DIRECTIONS » Would you return the listing exactly as written, apart from its pictures?

MATERIALS PROVIDED »

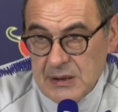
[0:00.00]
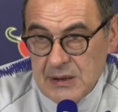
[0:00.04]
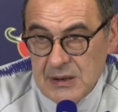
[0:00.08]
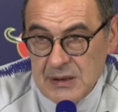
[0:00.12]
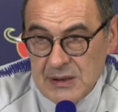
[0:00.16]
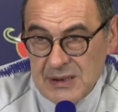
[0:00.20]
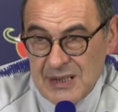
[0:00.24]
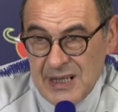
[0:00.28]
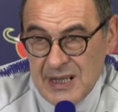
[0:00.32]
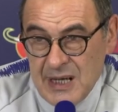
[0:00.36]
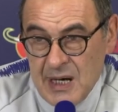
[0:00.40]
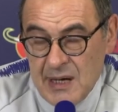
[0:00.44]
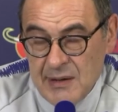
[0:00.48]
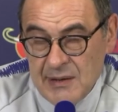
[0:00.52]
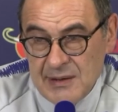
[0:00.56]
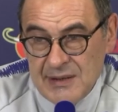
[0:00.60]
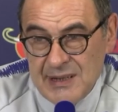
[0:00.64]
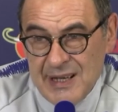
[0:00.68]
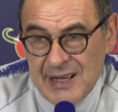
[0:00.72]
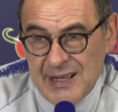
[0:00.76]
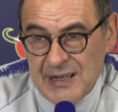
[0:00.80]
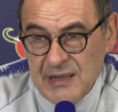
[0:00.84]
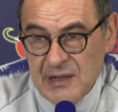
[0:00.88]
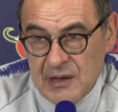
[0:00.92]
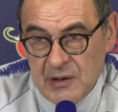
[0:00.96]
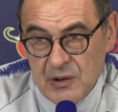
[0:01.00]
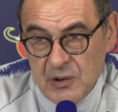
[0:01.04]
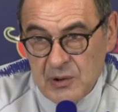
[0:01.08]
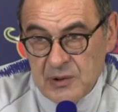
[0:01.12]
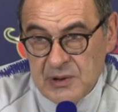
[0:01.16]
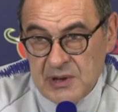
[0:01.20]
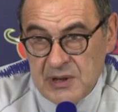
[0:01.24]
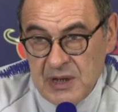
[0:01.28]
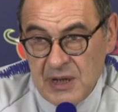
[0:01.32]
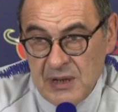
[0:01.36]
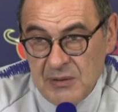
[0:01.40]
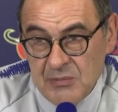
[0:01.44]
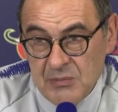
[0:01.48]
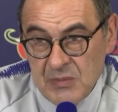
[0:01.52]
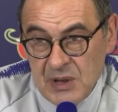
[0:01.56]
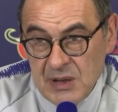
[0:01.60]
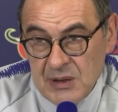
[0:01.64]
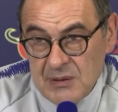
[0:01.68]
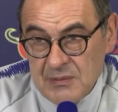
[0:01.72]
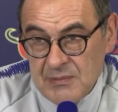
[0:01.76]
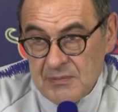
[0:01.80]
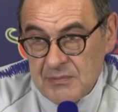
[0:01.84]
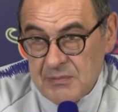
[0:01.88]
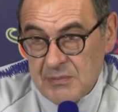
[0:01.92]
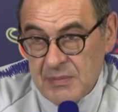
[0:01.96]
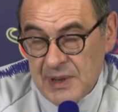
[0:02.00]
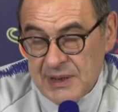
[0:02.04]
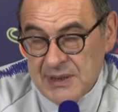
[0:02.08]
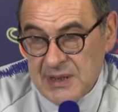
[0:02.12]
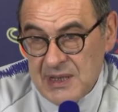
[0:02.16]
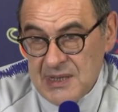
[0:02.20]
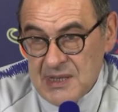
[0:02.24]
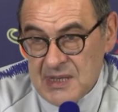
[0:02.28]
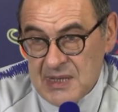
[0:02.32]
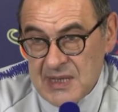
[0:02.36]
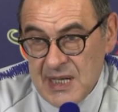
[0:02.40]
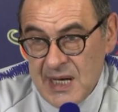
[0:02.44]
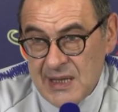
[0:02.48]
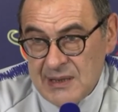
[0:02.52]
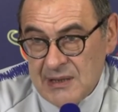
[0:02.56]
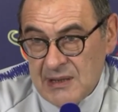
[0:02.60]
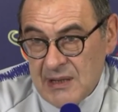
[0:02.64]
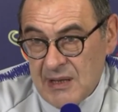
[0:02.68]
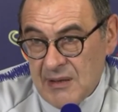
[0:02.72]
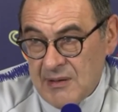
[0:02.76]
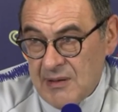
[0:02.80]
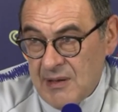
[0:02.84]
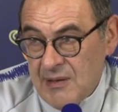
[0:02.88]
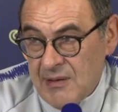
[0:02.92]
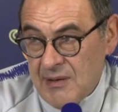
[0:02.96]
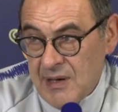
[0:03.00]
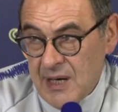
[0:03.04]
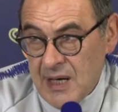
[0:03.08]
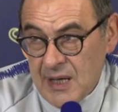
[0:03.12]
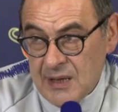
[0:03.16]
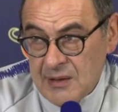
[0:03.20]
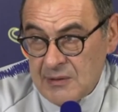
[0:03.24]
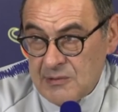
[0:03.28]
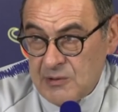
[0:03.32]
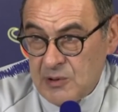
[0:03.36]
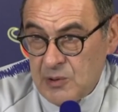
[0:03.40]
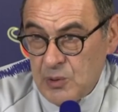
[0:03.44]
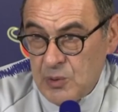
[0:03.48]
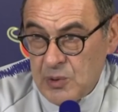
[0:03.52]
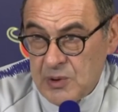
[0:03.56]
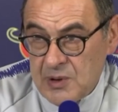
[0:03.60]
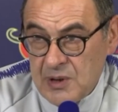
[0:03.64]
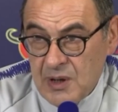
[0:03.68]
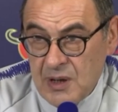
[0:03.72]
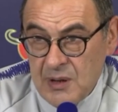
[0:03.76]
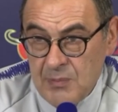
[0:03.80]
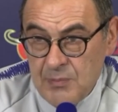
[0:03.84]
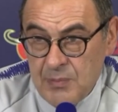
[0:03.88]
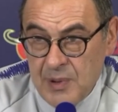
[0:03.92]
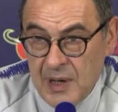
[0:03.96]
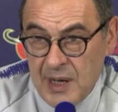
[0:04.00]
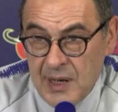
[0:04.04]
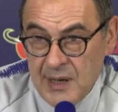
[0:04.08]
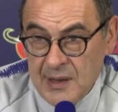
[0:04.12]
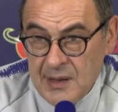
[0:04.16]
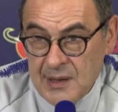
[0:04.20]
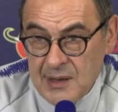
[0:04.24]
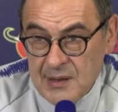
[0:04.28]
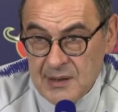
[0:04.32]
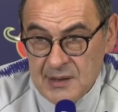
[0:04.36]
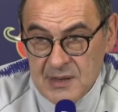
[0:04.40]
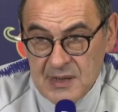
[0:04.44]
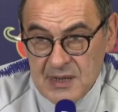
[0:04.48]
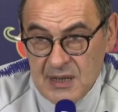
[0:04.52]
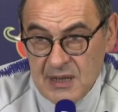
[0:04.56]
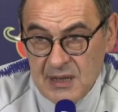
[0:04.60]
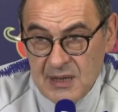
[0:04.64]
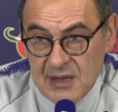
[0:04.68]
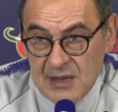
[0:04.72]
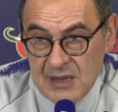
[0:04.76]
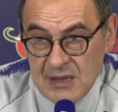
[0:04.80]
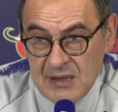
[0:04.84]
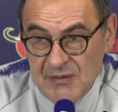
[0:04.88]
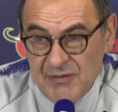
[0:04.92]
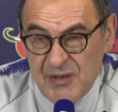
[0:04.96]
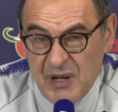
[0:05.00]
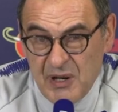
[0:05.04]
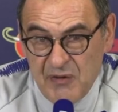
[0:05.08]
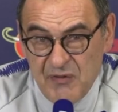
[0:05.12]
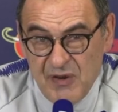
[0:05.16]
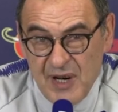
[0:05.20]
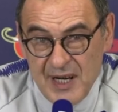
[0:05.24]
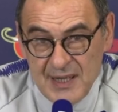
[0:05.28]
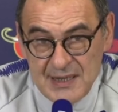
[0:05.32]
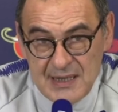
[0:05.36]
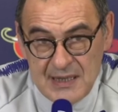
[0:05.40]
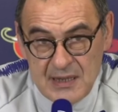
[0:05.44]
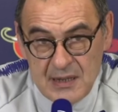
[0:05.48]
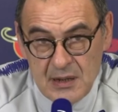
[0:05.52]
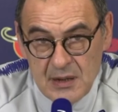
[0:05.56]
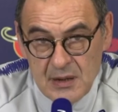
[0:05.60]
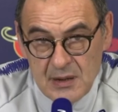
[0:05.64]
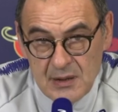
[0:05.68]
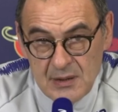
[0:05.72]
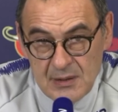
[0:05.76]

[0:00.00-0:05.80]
They are a technical team, but inside there are two, three players very fast.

SOLVED PROBLEM »
[0:00.00]
[0:00.04]
[0:00.08]
[0:00.12]
[0:00.16]
[0:00.20]
[0:00.24]
[0:00.28]
[0:00.32]
[0:00.36]
[0:00.40]
[0:00.44]
[0:00.48]
[0:00.52]
[0:00.56]
[0:00.60]
[0:00.64]
[0:00.68]
[0:00.72]
[0:00.76]
[0:00.80]
[0:00.84]
[0:00.88]
[0:00.92]
[0:00.96]
[0:01.00]
[0:01.04]
[0:01.08]
[0:01.12]
[0:01.16]
[0:01.20]
[0:01.24]
[0:01.28]
[0:01.32]
[0:01.36]
[0:01.40]
[0:01.44]
[0:01.48]
[0:01.52]
[0:01.56]
[0:01.60]
[0:01.64]
[0:01.68]
[0:01.72]
[0:01.76]
[0:01.80]
[0:01.84]
[0:01.88]
[0:01.92]
[0:01.96]
[0:02.00]
[0:02.04]
[0:02.08]
[0:02.12]
[0:02.16]
[0:02.20]
[0:02.24]
[0:02.28]
[0:02.32]
[0:02.36]
[0:02.40]
[0:02.44]
[0:02.48]
[0:02.52]
[0:02.56]
[0:02.60]
[0:02.64]
[0:02.68]
[0:02.72]
[0:02.76]
[0:02.80]
[0:02.84]
[0:02.88]
[0:02.92]
[0:02.96]
[0:03.00]
[0:03.04]
[0:03.08]
[0:03.12]
[0:03.16]
[0:03.20]
[0:03.24]
[0:03.28]
[0:03.32]
[0:03.36]
[0:03.40]
[0:03.44]
[0:03.48]
[0:03.52]
[0:03.56]
[0:03.60]
[0:03.64]
[0:03.68]
[0:03.72]
[0:03.76]
[0:03.80]
[0:03.84]
[0:03.88]
[0:03.92]
[0:03.96]
[0:04.00]
[0:04.04]
[0:04.08]
[0:04.12]
[0:04.16]
[0:04.20]
[0:04.24]
[0:04.28]
[0:04.32]
[0:04.36]
[0:04.40]
[0:04.44]
[0:04.48]
[0:04.52]
[0:04.56]
[0:04.60]
[0:04.64]
[0:04.68]
[0:04.72]
[0:04.76]
[0:04.80]
[0:04.84]
[0:04.88]
[0:04.92]
[0:04.96]
[0:05.00]
[0:05.04]
[0:05.08]
[0:05.12]
[0:05.16]
[0:05.20]
[0:05.24]
[0:05.28]
[0:05.32]
[0:05.36]
[0:05.40]
[0:05.44]
[0:05.48]
[0:05.52]
[0:05.56]
[0:05.60]
[0:05.64]
[0:05.68]
[0:05.72]
[0:05.76]

[0:00.00-0:05.80]
They are a technical team, but inside there are two, three players very fast.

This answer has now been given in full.